Si en los años 70 un vallisoletano quedaba con sus amigos en la calle Santiago o una madrileña se juntaba con su novio en un bar de Serrano, se entendía que aquellas citas eran encuentros entre pijos. Sucedía algo parecido en todas las capitales de España menos en una llamada Cáceres donde no se quedaba en una calle ni en una plaza, sino que directamente se decía: "A las ocho, en Cursi".

Cáceres era una ciudad tan feliz y tan encantada de haberse conocido que los pijos no se andaban con remilgos y llamaban a su paseo: Cursilandia. En otras poblaciones, los progres, los pelúos , los hippies y otra gente ordinaria llamaba Tontódromo a las aceras donde se congregaba el pijerío. En Cáceres, no. Aquí eran los propios pijos quienes, cínicos y seguros, asumían su rol sin complejos y no sólo se referían sin prejuicios a su Cursi del alma, sino que además despreciaban a quienes paseaban por el paseo de enfrente situándolos en Catetolandia.

En la ciudad feliz , la acera de los números impares de la avenida de España fue durante la década de los 70 el altar de los niños pera. Al atardecer, hiciera frío o calor, cientos de jóvenes paseaban entre el chalet de los Málaga y las Hermanitas de los Pobres. Arriba y abajo, arriba y abajo, con alguna parada en las escaleras de Coliseum y el avituallamiento en el quiosco vecino, los cacereñitos de pro se convertían en pijos peripatéticos que se cruzaban, se miraban, giraban, se volvían a cruzar y se volvían a mirar en el casto país de Cursilandia. Pero aquello no podía durar eternamente. Cambiaron las modas, las costumbres y los espacios urbanos. Llegó el botellón con su barniz democrático y pareció producirse la síntesis entre Cursilandia y Catetolandia: todos juntos en la plaza Mayor unidos en armonía alcohólica y bebiendo hasta el amanecer.

LOS PIJOS DE BERLIN

Según el filósofo catalán Salvador Pániker, que es un enamorado de las chicas pijas, hay un rasgo universal de la pijería que se extiende desde Berlín hasta Cáceres y es la gangosidad fonética. Esa singular manera de decir: "Estoy superfaaaaatal" que une a las pijas europeas.
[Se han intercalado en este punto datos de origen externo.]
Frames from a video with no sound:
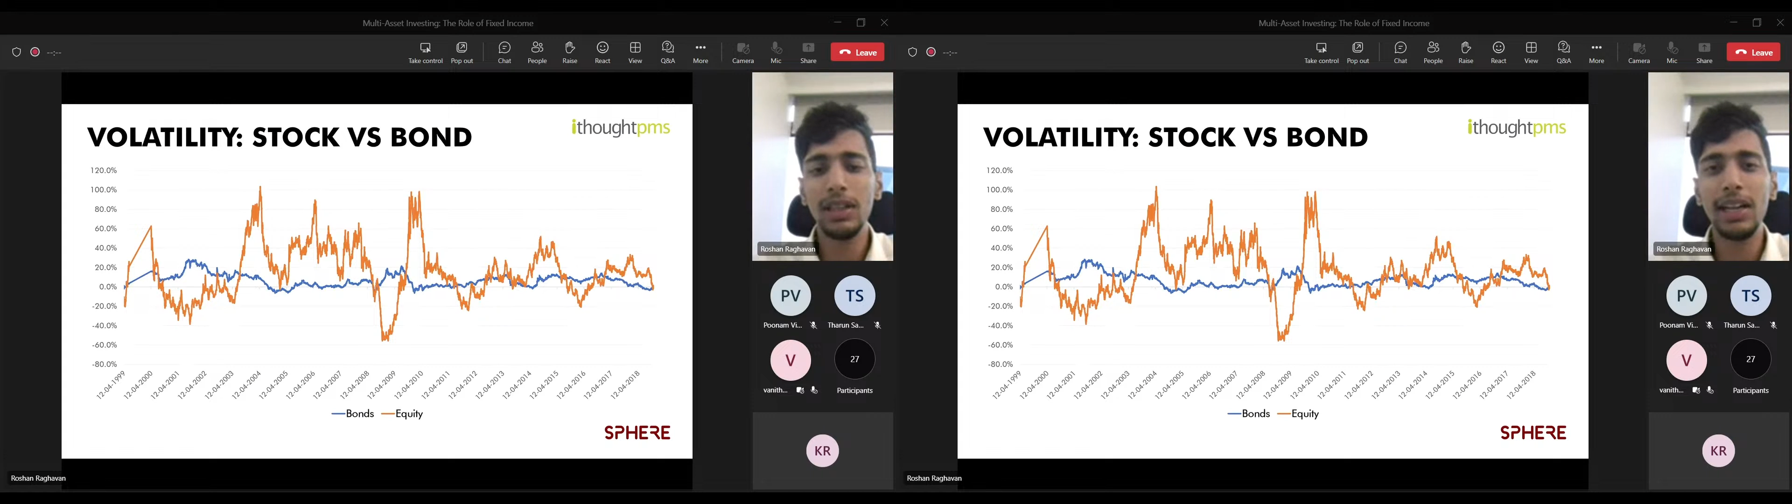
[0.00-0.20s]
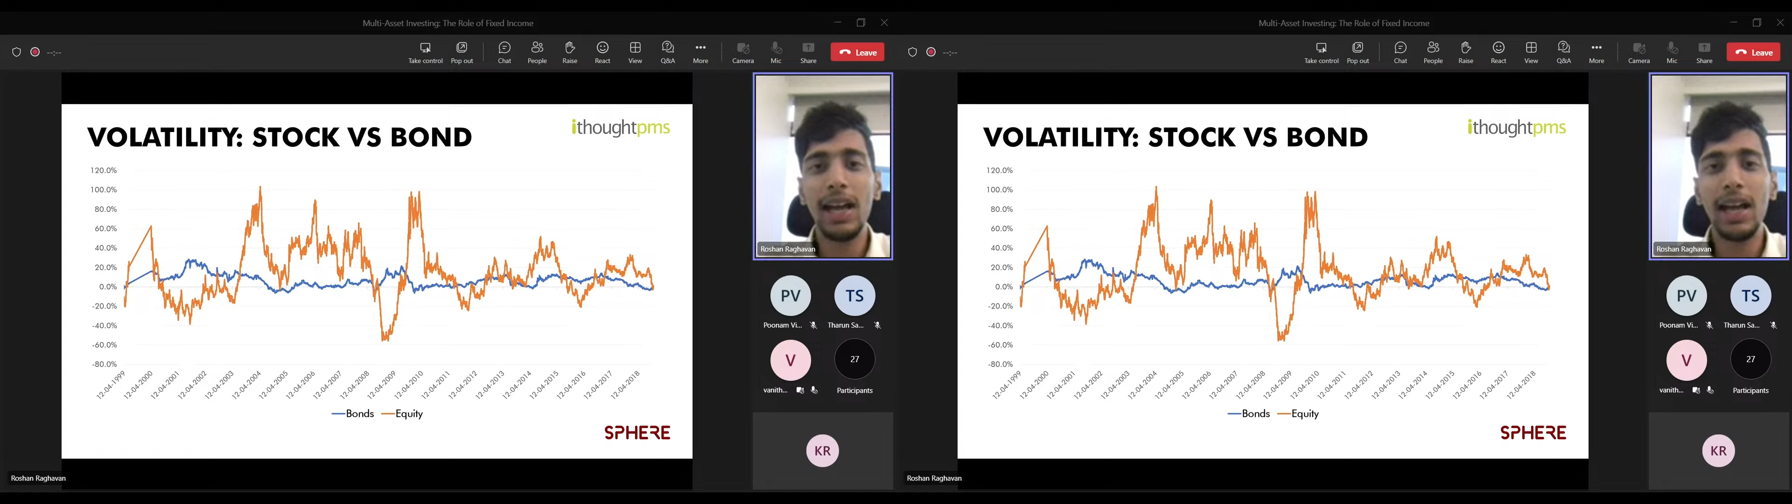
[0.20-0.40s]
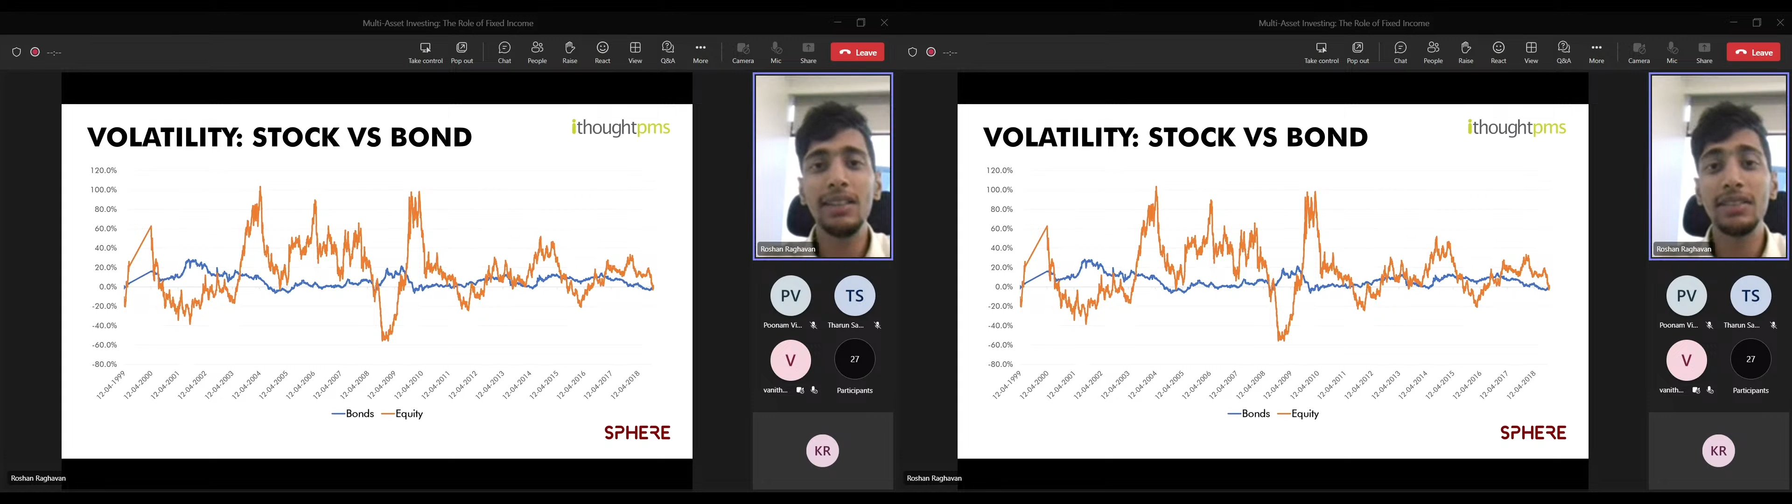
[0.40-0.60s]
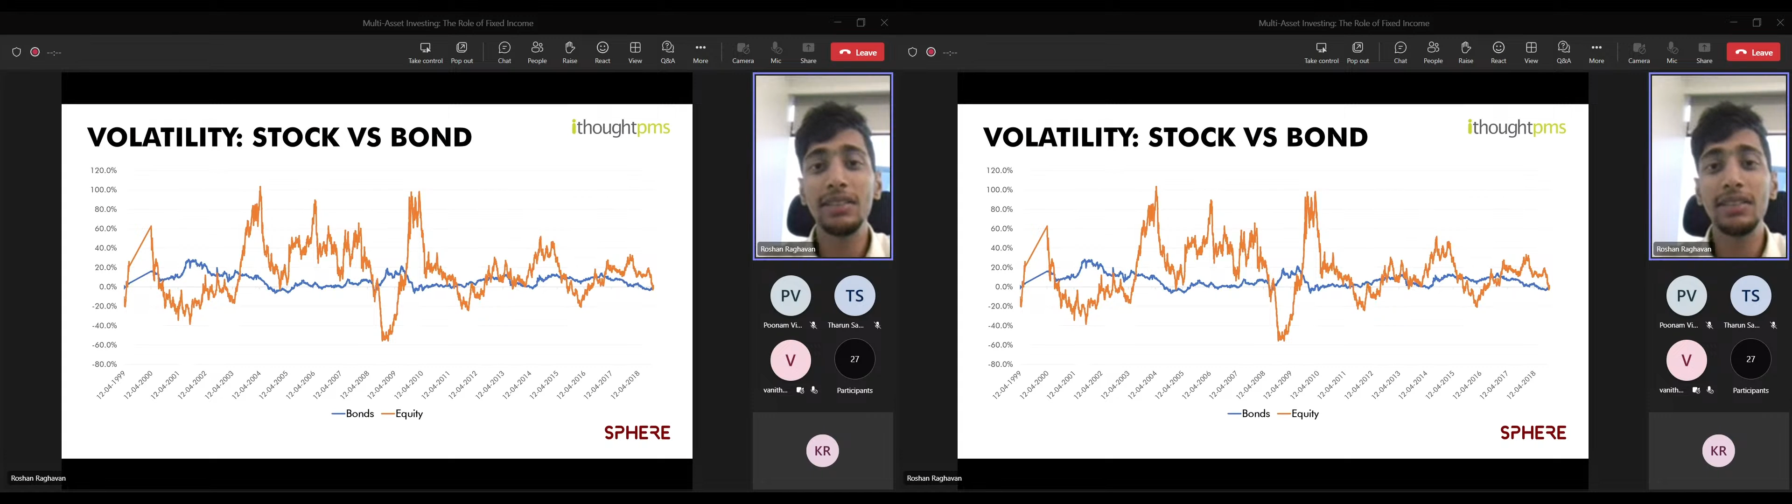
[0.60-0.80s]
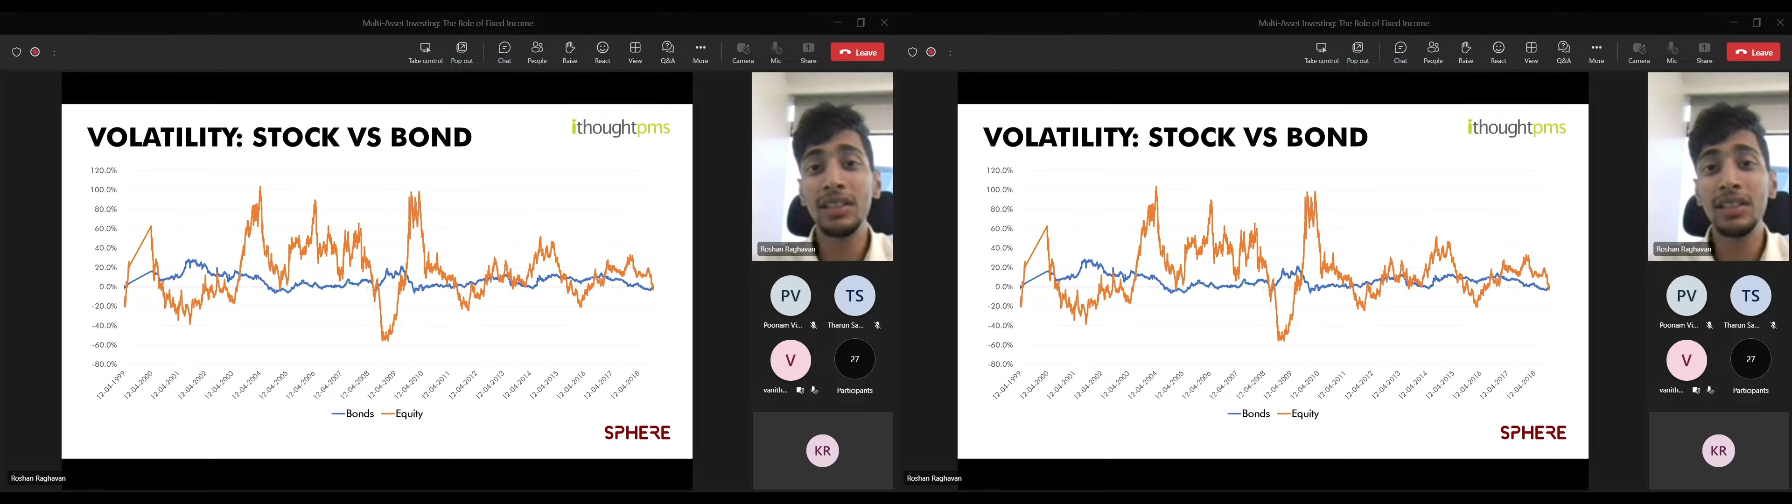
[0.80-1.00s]
right?
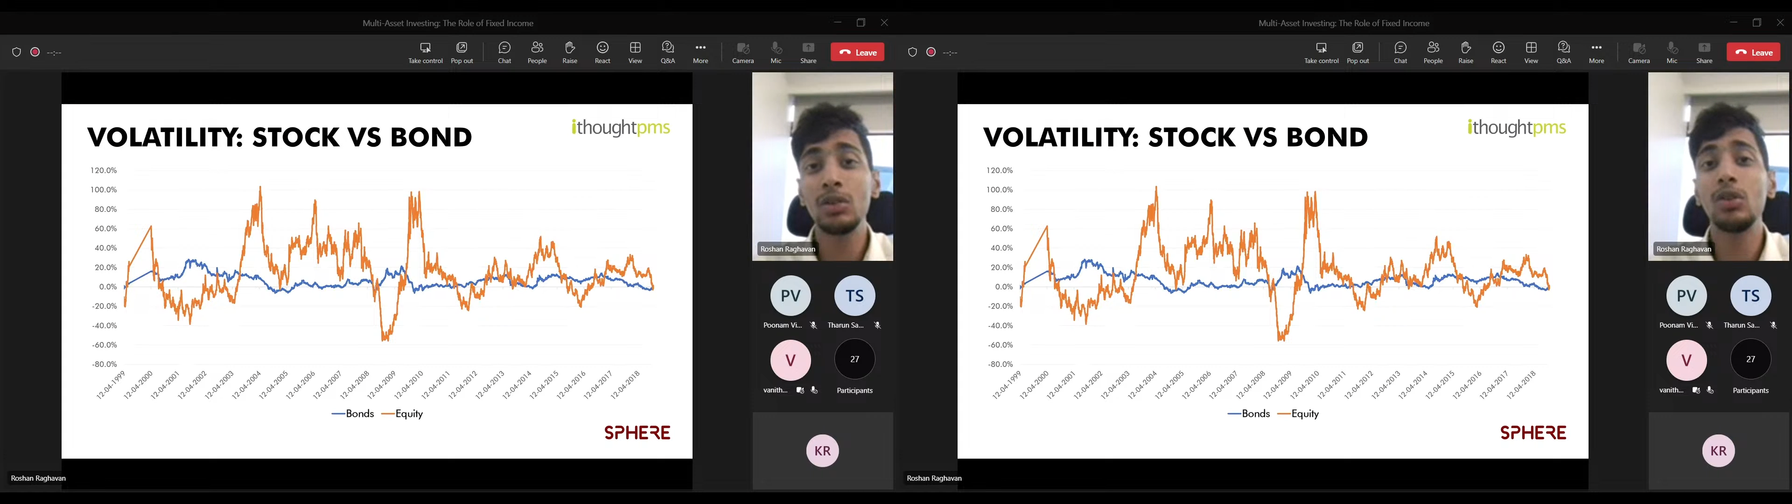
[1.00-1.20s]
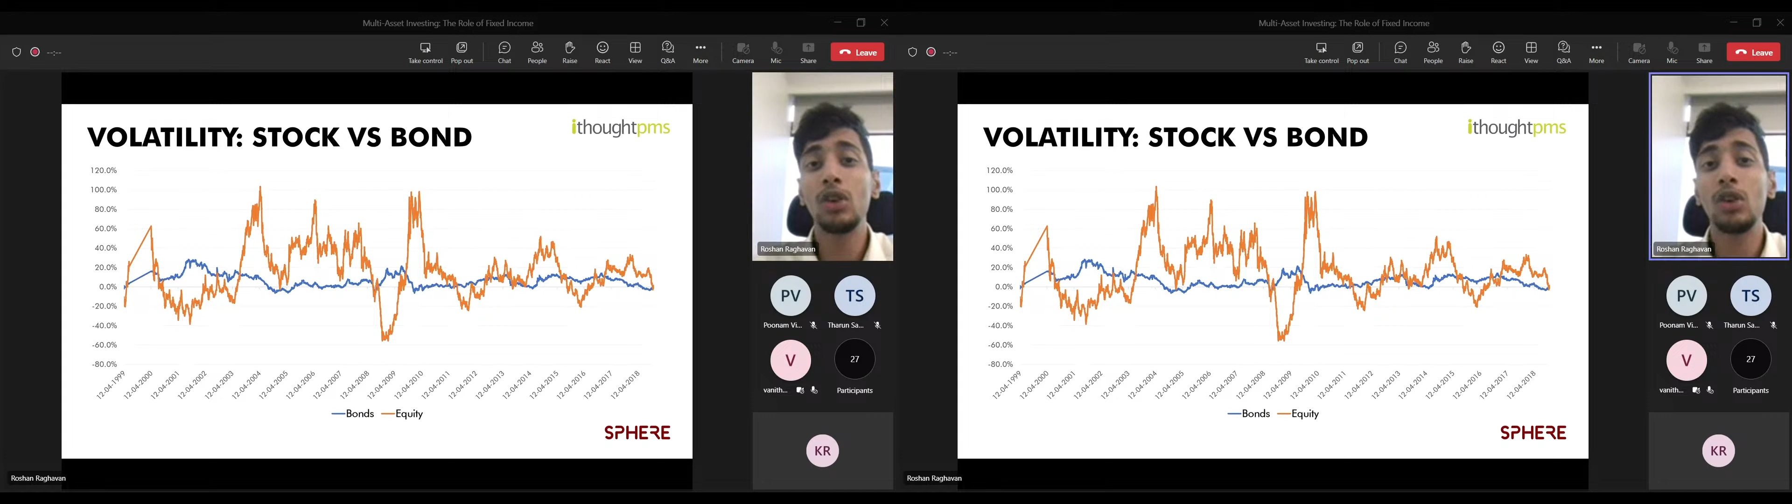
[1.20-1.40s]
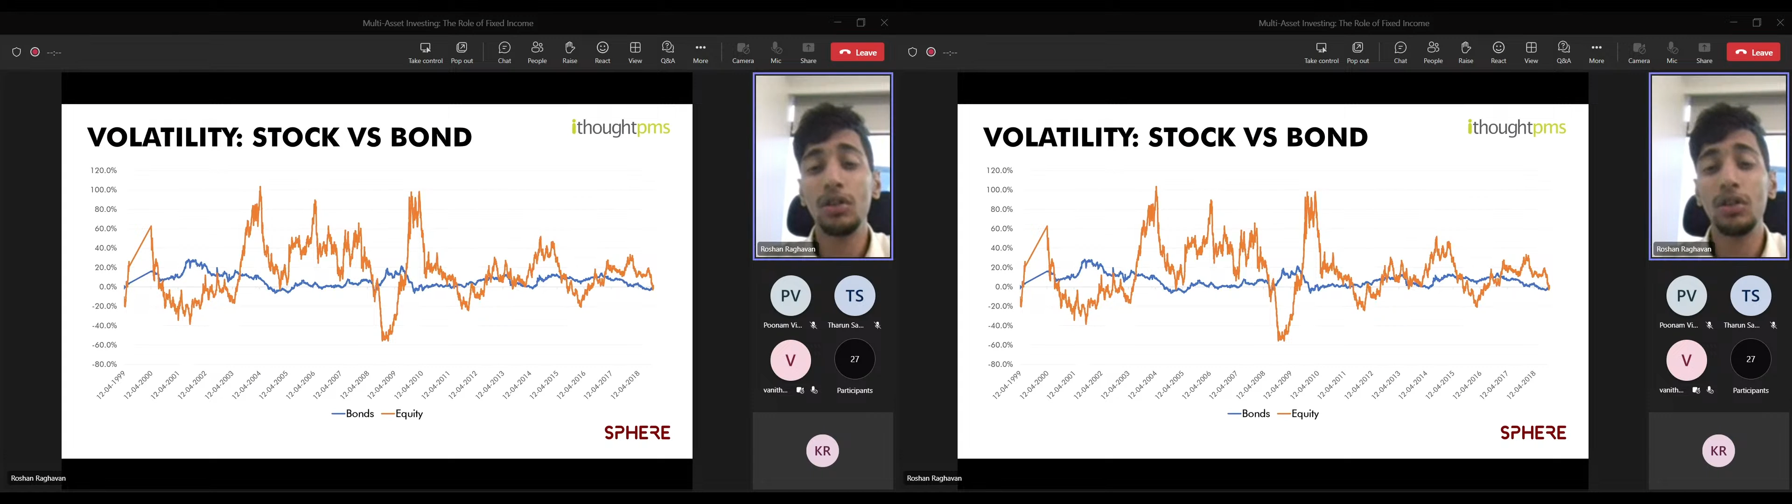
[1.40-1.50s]
And this is a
Otra peculiaridad del pijerío occidental sería su limitación intelectual que, a base de no hacerse demasiadas preguntas fundamentales, lleva a esa absoluta seguridad en sí mismo que adorna a todo pijo que se precie. Finalmente, una pija europea tiene un innato sentido de la elegancia: si asegura que esa falda va con esa blusa es porque es así y no hay más que hablar, el instinto estético jamás traiciona a una pija.

Así son los pijos europeos. ¿Pero y los pijos cacereños: existen, se diferencian de los demás? Los pijos de Cursilandia iban al cine Coliseum el sábado por la tarde, se bañaban en La Colina en verano, jugaban al tenis en Cabezarrubia, tomaban cañas en Astoria, Metropol o Fara y bailaban en Plató y Acuario.

Ha pasado un cuarto de siglo y las cosas han cambiado tanto que hoy parece como si media España fuera pija: aquí cualquiera juega al golf, viste de marca, veranea en la costa, conduce una berlina plateada, cena en Atrio, baila en Cameron, vive en un adosado y monta a caballo.

Sin embargo, si uno se fija bien, notará que aquel fenómeno exclusivamente cacereño llamado Cursilandia estigmatizó a toda una generación de pijos que, ya cuarentones, mantienen hábitos y costumbres que los delatan y, al tiempo, llenan de trasnochado encanto la ciudad feliz .

Por ejemplo, un hijo de Cursilandia jamás montará en autobús urbano. Y si lo hace, se lo cuenta a sus amistades como si hubiera vivido una experiencia singular en el Transiberiano. Más particularidades: un asiduo de Cursi raramente se atreverá a pasear por la plaza Mayor o por la parte antigua, lo cual resulta sorprendente pues los pijos hispánicos acostumbran a deambular por espacios con solera: plaza Mayor de Salamanca, rúa del Villar de Santiago...

Más: un hijo de Cursilandia fetén no compra en Carrefour, sino en Eroski; rechaza la ropa de diseño, las formas desestructuradas y los colores raritos: donde estén el verde loden, el gris marengo y el azul marino que se quiten las tonterías modernas. Y, sobre todo, un antiguo paseante de Cursi está tan marcado por su pasado que, instintivamente, cruza el semáforo de las Hermanitas de los Pobres y baja hasta San Antón por la acera de Coliseum, no vaya a ser que alguien lo vea pasear por Catetolandia.